[[ Provided data, beginning ]]

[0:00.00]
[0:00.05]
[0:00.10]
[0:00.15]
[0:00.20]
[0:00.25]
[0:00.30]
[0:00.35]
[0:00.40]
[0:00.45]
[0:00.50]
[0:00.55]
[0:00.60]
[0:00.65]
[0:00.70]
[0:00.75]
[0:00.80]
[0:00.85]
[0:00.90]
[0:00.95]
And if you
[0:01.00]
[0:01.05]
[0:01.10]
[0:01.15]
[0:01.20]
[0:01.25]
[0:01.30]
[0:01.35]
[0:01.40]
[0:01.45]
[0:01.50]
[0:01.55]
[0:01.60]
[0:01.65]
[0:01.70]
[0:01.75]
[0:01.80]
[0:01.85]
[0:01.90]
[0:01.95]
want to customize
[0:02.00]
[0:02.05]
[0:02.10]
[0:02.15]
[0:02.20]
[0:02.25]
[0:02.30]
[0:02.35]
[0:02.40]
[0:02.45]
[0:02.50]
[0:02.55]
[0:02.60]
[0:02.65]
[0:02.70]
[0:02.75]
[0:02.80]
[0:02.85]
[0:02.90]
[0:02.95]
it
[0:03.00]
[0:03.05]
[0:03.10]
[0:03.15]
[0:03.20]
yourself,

[[ Provided data, end ]]

** Work item **
Repeat every line of the records, exactly as given.

** Task solution **
[0:00.00]
[0:00.05]
[0:00.10]
[0:00.15]
[0:00.20]
[0:00.25]
[0:00.30]
[0:00.35]
[0:00.40]
[0:00.45]
[0:00.50]
[0:00.55]
[0:00.60]
[0:00.65]
[0:00.70]
[0:00.75]
[0:00.80]
[0:00.85]
[0:00.90]
[0:00.95]
And if you
[0:01.00]
[0:01.05]
[0:01.10]
[0:01.15]
[0:01.20]
[0:01.25]
[0:01.30]
[0:01.35]
[0:01.40]
[0:01.45]
[0:01.50]
[0:01.55]
[0:01.60]
[0:01.65]
[0:01.70]
[0:01.75]
[0:01.80]
[0:01.85]
[0:01.90]
[0:01.95]
want to customize
[0:02.00]
[0:02.05]
[0:02.10]
[0:02.15]
[0:02.20]
[0:02.25]
[0:02.30]
[0:02.35]
[0:02.40]
[0:02.45]
[0:02.50]
[0:02.55]
[0:02.60]
[0:02.65]
[0:02.70]
[0:02.75]
[0:02.80]
[0:02.85]
[0:02.90]
[0:02.95]
it
[0:03.00]
[0:03.05]
[0:03.10]
[0:03.15]
[0:03.20]
yourself,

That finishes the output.